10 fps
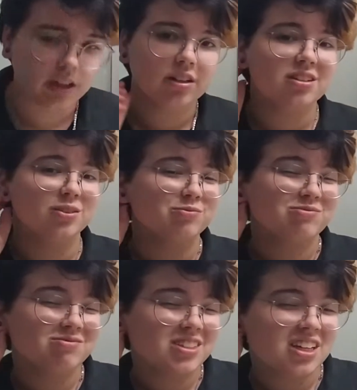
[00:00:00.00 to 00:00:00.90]
it, so
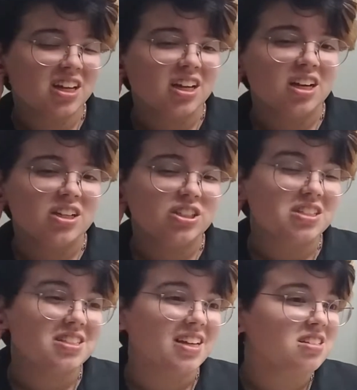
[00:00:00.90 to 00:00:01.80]

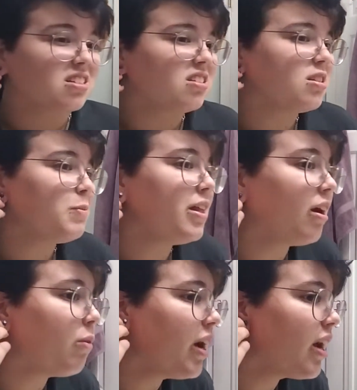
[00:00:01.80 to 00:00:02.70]
just destined to be that
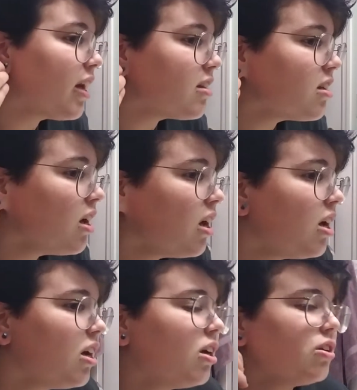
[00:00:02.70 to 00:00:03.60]
way, I guess.
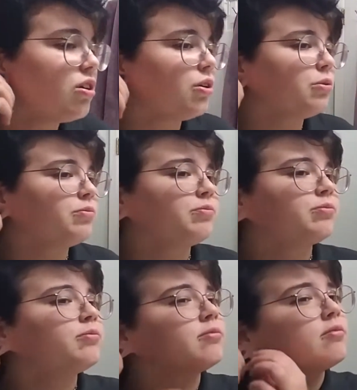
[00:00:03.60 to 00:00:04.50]
So
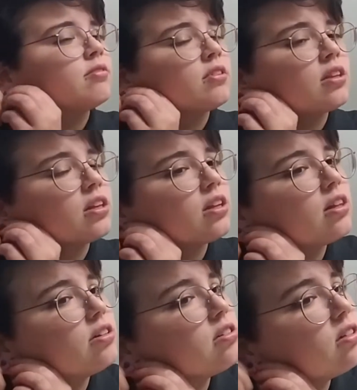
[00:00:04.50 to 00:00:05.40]

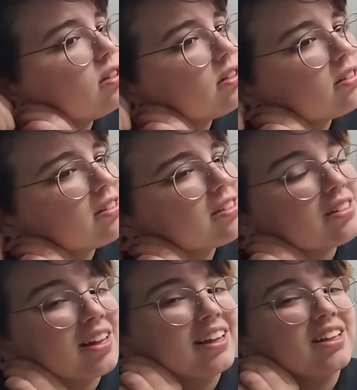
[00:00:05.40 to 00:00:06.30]
they're still
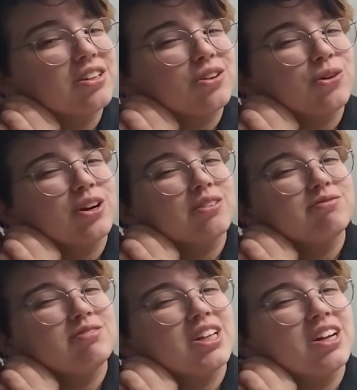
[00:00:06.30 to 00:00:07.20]
slightly sore,
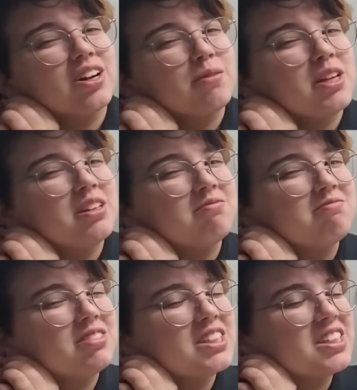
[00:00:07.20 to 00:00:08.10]
you know what I mean?
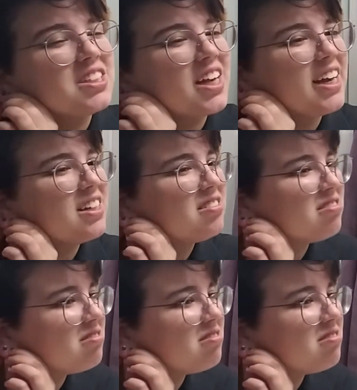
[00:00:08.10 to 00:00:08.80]
Still kind of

_GOAL OF THE EXERCISE:_ Reproduce, unchanged, each line between the one with "[00:00:03.60 to 00:00:04.50]" and the last line of the material, both included; the pictures do not go in.

_TASK OUTPUT:_
[00:00:03.60 to 00:00:04.50]
So
[00:00:04.50 to 00:00:05.40]

[00:00:05.40 to 00:00:06.30]
they're still
[00:00:06.30 to 00:00:07.20]
slightly sore,
[00:00:07.20 to 00:00:08.10]
you know what I mean?
[00:00:08.10 to 00:00:08.80]
Still kind of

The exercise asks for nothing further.